Nexar’s scenario reconstruction engine (used for insurance video FNOL and collision reconstruction) is trained against our corner cases dataset. These corner cases provide two main outputs: a bird’s-eye view of what happened including a trajectory of the collision, and a timeline of all the events in the video including vehicle speed, maneuvers, and the collision dynamics. Augmenting vision as part of these corner cases improves our understanding of the collision as well as the reconstruction of what happened.
As a result, Nexar is able to reconstruct collisions, including location, speed and trajectory of all the dynamic objects in the scene. In real time, this provides an FNOL function, and when claims are submitted, this speeds up the claims triage and adjustment process and unifies it. In the future an additional layer can be added, with information about the relative liability of the actors, based on traffic signs, lights, lanes, and a rule engine.
How Nexar’s Collision Reconstruction Works
1. Detection - Supporting one-click reports, a video FNOL, with all information localized and in-context.

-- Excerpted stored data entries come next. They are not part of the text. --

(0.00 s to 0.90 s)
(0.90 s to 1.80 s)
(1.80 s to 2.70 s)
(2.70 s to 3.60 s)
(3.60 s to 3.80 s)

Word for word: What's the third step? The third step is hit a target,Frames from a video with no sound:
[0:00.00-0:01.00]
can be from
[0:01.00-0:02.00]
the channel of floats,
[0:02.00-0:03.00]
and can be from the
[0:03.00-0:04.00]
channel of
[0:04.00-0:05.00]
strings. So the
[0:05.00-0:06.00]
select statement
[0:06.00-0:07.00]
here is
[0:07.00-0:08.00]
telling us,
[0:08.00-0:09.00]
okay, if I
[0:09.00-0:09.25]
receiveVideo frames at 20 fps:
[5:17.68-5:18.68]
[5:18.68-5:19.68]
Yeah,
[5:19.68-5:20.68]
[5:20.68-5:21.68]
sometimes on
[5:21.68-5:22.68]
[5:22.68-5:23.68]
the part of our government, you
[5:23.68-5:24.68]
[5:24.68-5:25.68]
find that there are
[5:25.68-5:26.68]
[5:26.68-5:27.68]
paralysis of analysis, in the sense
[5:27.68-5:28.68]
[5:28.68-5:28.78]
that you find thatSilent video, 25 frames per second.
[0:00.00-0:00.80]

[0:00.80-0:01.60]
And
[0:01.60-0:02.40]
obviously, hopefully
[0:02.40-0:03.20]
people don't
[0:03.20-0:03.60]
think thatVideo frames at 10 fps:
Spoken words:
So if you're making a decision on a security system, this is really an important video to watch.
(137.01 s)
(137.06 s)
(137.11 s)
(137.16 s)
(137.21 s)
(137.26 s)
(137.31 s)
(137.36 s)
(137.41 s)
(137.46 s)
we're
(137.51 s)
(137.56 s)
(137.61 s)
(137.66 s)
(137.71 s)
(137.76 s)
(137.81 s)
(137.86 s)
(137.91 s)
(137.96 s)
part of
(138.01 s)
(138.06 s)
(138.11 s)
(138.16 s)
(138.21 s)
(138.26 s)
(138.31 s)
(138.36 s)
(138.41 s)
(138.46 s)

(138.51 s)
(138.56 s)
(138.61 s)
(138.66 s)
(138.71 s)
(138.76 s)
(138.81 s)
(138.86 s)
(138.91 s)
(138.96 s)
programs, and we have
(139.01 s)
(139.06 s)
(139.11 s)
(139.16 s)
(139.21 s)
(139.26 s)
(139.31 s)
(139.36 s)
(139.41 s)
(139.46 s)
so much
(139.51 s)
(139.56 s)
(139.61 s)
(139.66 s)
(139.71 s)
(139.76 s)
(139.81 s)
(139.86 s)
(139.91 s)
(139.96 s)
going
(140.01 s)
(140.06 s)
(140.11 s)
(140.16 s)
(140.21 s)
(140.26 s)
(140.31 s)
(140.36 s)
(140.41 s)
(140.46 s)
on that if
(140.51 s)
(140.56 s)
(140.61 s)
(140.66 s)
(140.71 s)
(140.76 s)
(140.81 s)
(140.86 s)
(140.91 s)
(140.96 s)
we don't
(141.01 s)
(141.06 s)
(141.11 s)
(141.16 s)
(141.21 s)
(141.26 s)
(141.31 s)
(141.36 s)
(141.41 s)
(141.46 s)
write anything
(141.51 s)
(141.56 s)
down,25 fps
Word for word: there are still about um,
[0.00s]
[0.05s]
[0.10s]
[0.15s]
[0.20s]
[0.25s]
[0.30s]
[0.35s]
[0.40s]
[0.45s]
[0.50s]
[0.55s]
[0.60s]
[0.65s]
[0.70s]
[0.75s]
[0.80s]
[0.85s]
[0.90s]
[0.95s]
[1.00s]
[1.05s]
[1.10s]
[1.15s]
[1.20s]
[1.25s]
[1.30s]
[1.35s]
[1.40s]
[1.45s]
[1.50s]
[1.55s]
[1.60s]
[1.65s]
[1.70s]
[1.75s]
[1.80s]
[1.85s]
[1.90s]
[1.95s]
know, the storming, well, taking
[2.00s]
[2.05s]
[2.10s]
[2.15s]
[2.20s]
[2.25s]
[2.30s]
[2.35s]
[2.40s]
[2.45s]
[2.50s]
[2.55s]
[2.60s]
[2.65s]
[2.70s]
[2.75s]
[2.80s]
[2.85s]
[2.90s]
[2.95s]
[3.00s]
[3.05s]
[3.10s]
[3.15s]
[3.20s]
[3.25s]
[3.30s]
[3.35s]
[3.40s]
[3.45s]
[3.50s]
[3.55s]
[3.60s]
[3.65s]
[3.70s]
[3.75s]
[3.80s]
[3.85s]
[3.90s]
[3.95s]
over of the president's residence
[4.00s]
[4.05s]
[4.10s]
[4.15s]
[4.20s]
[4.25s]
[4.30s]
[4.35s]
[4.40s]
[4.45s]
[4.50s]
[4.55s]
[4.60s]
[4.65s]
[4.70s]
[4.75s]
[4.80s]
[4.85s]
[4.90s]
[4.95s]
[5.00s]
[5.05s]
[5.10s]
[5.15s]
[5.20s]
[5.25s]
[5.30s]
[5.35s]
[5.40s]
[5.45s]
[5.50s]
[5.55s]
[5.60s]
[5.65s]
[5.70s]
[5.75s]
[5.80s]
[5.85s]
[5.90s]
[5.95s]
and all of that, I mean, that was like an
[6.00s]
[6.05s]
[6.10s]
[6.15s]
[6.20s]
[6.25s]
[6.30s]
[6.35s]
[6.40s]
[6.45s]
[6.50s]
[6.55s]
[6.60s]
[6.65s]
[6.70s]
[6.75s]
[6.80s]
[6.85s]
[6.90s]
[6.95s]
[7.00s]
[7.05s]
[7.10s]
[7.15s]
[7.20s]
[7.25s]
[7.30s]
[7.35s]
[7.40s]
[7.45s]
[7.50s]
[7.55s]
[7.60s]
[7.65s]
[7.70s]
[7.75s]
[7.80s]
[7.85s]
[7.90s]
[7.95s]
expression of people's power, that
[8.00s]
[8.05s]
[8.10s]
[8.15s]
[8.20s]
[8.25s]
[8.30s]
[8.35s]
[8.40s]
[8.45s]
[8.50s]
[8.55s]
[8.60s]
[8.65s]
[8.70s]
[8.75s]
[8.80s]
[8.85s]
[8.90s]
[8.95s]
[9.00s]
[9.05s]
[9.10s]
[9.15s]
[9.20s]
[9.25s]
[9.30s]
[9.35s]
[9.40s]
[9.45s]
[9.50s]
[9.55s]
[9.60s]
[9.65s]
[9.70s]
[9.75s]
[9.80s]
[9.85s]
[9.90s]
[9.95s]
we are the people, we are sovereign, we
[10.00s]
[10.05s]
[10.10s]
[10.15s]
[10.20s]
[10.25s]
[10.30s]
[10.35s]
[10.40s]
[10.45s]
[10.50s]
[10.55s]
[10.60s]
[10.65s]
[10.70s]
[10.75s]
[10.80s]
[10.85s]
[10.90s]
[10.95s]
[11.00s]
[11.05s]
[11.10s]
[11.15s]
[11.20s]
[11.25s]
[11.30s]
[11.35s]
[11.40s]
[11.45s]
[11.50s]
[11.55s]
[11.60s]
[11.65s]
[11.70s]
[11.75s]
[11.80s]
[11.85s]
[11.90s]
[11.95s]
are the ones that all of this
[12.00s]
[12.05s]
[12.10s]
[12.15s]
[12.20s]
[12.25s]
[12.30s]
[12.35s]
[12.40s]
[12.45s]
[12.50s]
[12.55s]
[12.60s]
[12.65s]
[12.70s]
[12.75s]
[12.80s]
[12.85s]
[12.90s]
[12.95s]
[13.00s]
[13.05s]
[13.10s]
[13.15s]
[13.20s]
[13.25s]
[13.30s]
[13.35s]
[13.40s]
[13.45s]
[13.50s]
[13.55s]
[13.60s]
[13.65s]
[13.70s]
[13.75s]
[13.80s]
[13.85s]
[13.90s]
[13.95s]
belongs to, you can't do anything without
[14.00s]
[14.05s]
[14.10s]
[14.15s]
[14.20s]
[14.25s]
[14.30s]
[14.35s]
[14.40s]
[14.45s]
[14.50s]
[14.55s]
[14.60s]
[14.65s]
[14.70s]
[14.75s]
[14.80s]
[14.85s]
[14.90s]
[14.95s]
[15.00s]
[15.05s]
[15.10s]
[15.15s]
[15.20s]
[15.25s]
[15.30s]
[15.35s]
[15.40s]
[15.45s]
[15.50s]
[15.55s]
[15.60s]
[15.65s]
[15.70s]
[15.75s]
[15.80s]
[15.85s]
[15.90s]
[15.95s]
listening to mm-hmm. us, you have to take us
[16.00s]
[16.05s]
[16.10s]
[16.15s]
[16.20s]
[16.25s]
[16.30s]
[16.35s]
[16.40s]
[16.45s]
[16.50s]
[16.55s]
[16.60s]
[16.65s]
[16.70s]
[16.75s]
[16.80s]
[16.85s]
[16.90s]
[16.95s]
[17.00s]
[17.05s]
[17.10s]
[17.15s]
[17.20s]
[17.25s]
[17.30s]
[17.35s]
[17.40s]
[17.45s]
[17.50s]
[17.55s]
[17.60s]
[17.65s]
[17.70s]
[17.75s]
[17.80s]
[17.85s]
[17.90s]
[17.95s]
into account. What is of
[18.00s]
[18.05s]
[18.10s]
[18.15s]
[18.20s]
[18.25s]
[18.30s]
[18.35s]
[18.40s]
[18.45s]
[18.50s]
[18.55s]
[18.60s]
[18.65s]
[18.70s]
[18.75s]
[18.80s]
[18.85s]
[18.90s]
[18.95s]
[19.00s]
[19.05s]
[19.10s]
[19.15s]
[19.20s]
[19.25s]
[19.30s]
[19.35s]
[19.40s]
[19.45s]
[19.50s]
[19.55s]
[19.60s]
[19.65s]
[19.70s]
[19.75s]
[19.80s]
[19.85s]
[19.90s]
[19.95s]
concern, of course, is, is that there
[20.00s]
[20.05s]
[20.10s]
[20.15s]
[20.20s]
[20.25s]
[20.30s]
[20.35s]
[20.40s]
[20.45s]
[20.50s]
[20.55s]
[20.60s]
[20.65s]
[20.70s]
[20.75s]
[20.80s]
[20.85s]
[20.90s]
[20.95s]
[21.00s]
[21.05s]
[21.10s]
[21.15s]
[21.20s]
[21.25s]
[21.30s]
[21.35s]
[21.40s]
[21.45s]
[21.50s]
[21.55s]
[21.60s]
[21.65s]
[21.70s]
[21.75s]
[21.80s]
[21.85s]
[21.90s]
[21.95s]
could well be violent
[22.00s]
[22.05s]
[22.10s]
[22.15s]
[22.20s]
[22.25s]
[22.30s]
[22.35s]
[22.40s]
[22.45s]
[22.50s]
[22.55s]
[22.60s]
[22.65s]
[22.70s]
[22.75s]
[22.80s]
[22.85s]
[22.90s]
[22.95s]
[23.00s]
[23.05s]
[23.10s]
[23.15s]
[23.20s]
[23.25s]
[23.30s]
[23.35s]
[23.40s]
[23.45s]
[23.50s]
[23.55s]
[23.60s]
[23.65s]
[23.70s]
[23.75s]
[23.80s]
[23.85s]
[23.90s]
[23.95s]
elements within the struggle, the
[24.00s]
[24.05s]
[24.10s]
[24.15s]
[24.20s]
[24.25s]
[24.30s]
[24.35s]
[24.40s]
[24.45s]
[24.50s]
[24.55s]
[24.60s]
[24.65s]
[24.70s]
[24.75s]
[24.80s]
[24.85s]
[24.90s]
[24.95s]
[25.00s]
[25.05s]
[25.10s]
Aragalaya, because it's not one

2. Collision Reconstruction (1st party) - A second-by-second timeline reconstruction with driver behavior (e.g. speed, distance and braking data) and a detailed status of signs and traffic lights
3. Scene Reconstruction (3rd party) - A detailed collision timeline that includes 3rd party behaviour, (e.g. speed and location), automatically providing full sensor and visual verification of what actually happened between colliding vehicles.
Conclusion
Nexar’s collision reconstruction is deployed in Japan with Mitsui Sumitomo Insurance (MSI) in over 250,000 connected dash cams. In New York, ride share drivers use Nexar dash cams and the video is used for evidence
in case of collisions. In Texas, our technology is used for video FNOL to quickly settle what can become “nuclear” loss verdicts.
Vision data from cars is on the verge of massive availability. Insurers need to take advantage of the immense potential inherent in the data to provide better customer service through quick claims resolution and better management of loss events, yet the potential of data from cars will be much bigger, giving better insight to make optimal underwriting decisions.